The novel’s namesake, Coral Glynn, is a nurse who comes to a gloomy English country house in 1950 to nurse the dying Edith Hart. At Hart House, Coral also encounters Major Clement Hart, the son and heir who has been wounded in the war and the cranky housekeeper, Mrs. Prence. The story includes a murder mystery, hidden pasts, a marriage proposal, thwarted loves, and repressed homosexual and heterosexual desires, plus a number of well-drawn personalities. All of the characters in the novel have secrets and rarely communicate effectively with one another.

Coral Glynn pays homage to the postwar British novel, as well as to the gothic novel and novel of manners, but it never seems imitative or derivative.
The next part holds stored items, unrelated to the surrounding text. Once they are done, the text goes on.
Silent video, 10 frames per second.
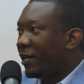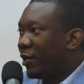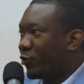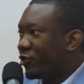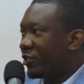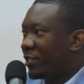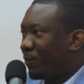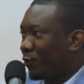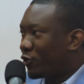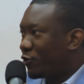it was just
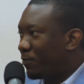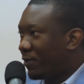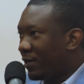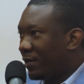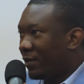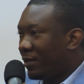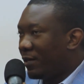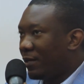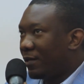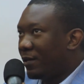supposed to
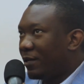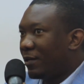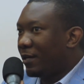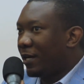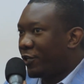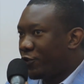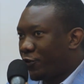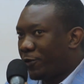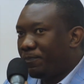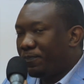be a
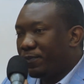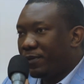trip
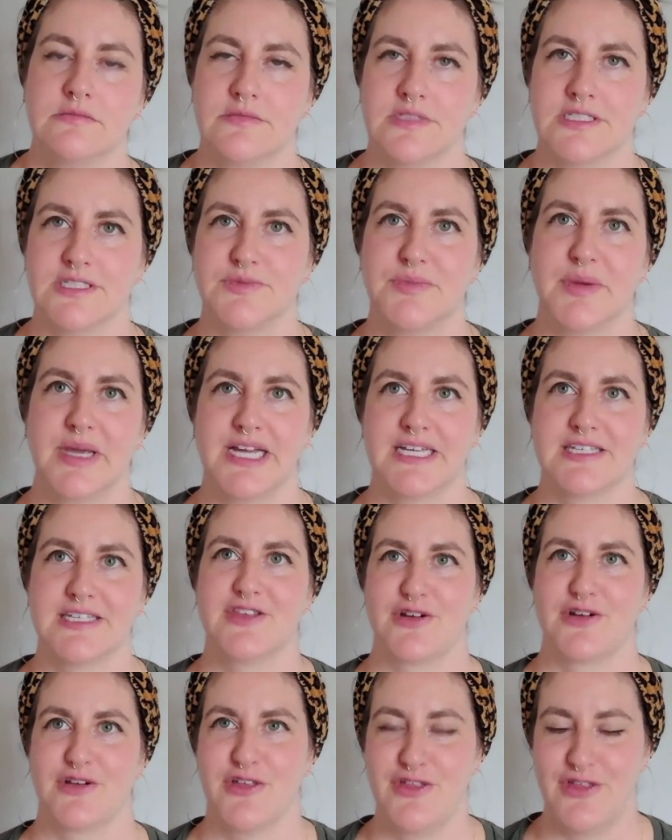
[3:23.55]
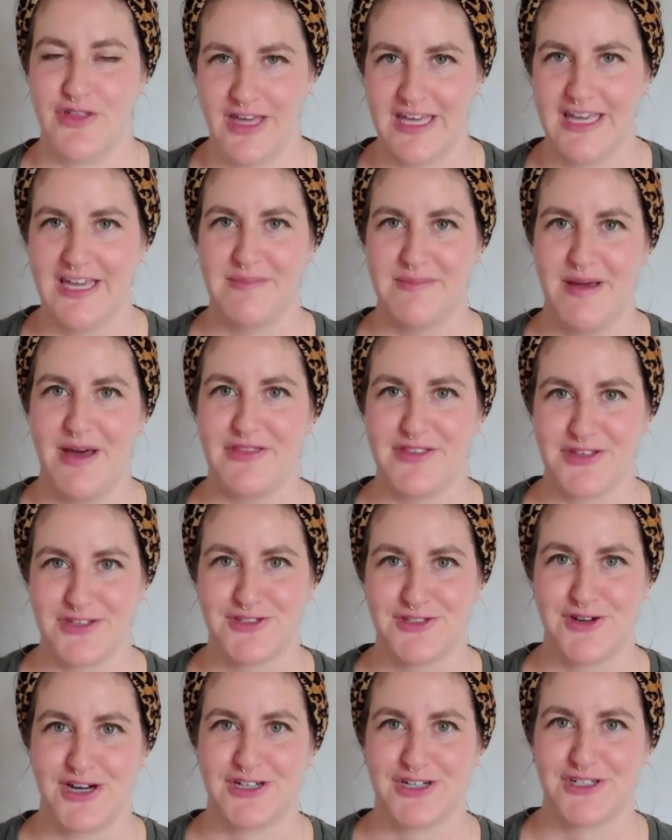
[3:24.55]
It's because they're thinking about the
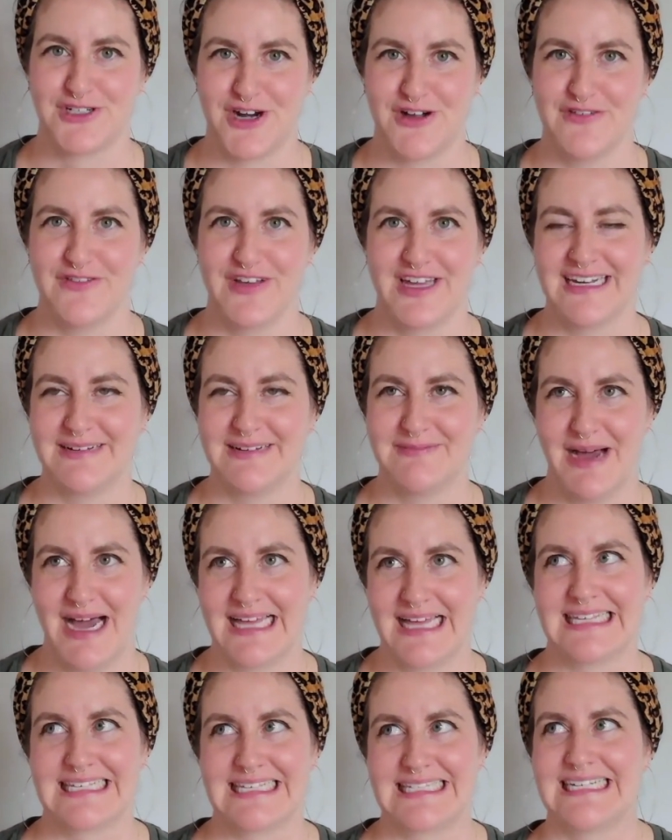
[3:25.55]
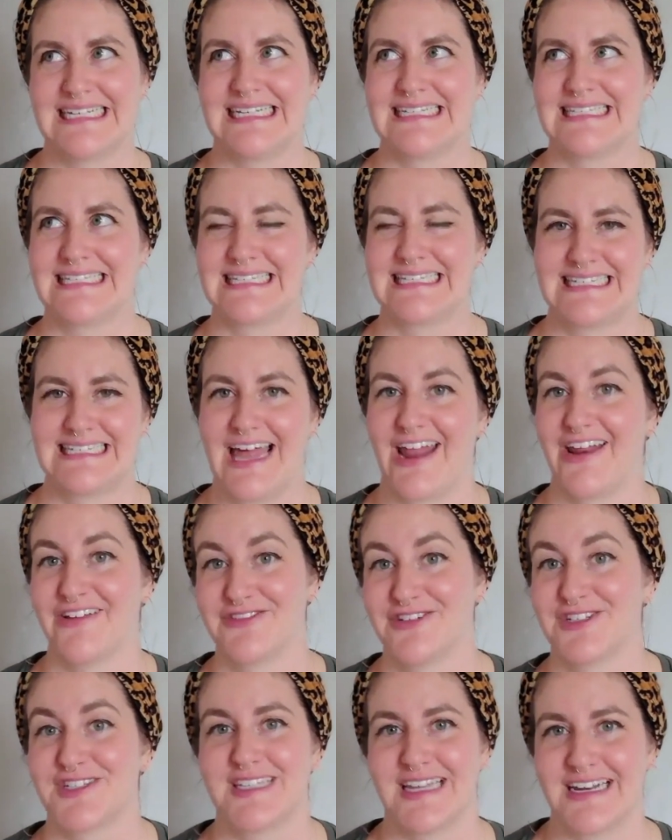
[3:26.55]
structure of it behind the scenes instead of
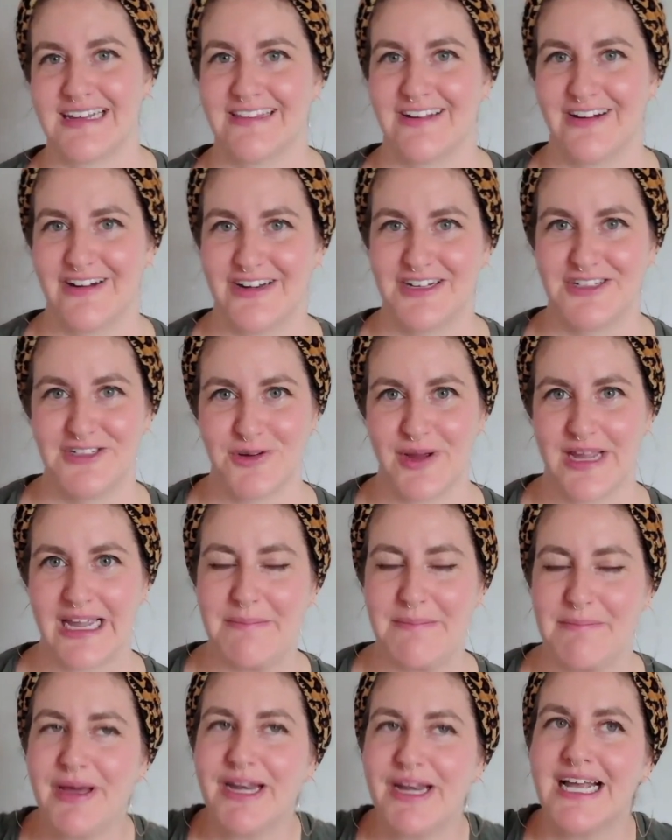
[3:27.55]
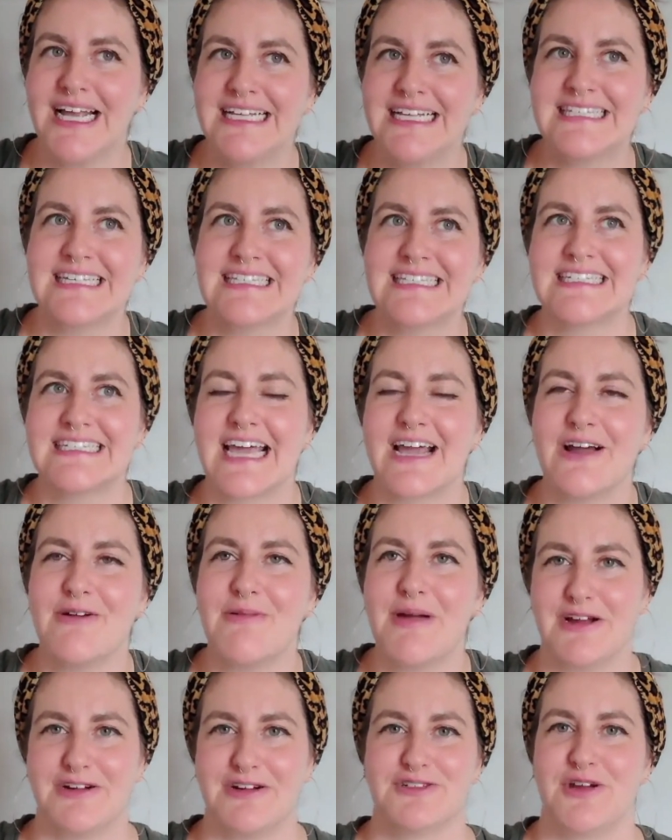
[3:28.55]
just sitting there and enjoying it. But it doesn't take
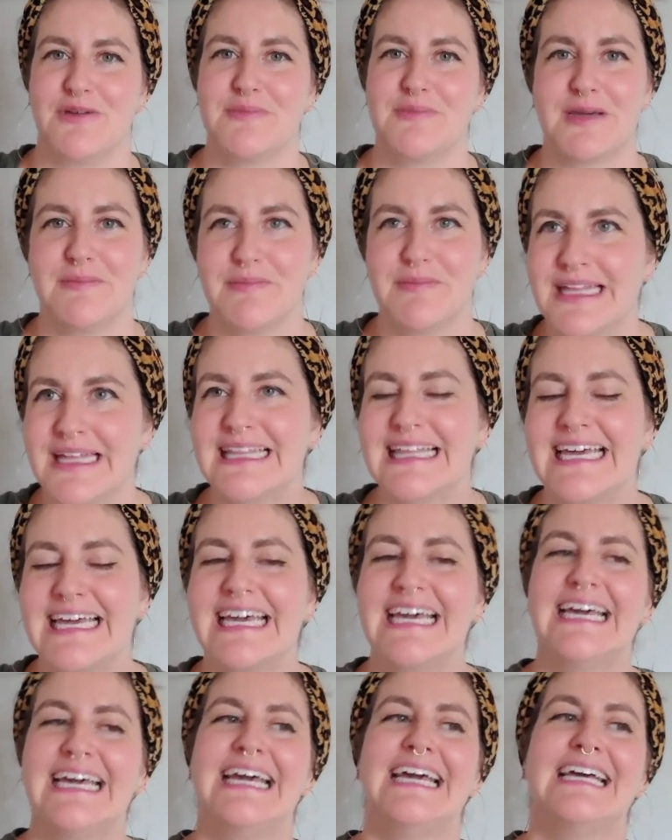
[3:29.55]
away your enjoyment completely.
The blending of different genres coupled with the spare, controlled, beautifully composed prose contributes to the novel’s slightly anachronistic style. The story takes place in England but is written by an American; the plot has gothic elements and is suspenseful, but the writing is lean and precise; the tale is sad and unsettling but includes bits of humor. Coral Glynn is full of surprises at every turn.

The delightful disjunction between the prose style and the content subtly highlights or comments on a character or situation and also adds a touch of humor to the narrative. The ornate bedroom of Dolly, a friend of Major Hart, is described: “It was stuffy in the room and rather warm; an electric fire glowed malevolently in the grate. The wallpaper, curtains, and upholstery were all of the same deeply purple violets-gone-mad pattern.” Later at an awkward wedding luncheon the narrator writes of the young waiter ineptly filling wine glasses: “Watching him was like watching a medical student suture a wound.” The narrator’s tightly composed terse observations are very telling.

Peter Cameron conveys so effectively in Coral Glynn how difficult it is to connect and communicate. Coral uses the word “muddle” to describe her failed relationships and mishaps. She wonders, “How was it ever possible to know who, or what, people really were? They were all like coins, with two sides, or dice, with six.” Through his exquisite prose Mr. Cameron creates an engaging and thoughtful tale about damaged, complex people who want to connect.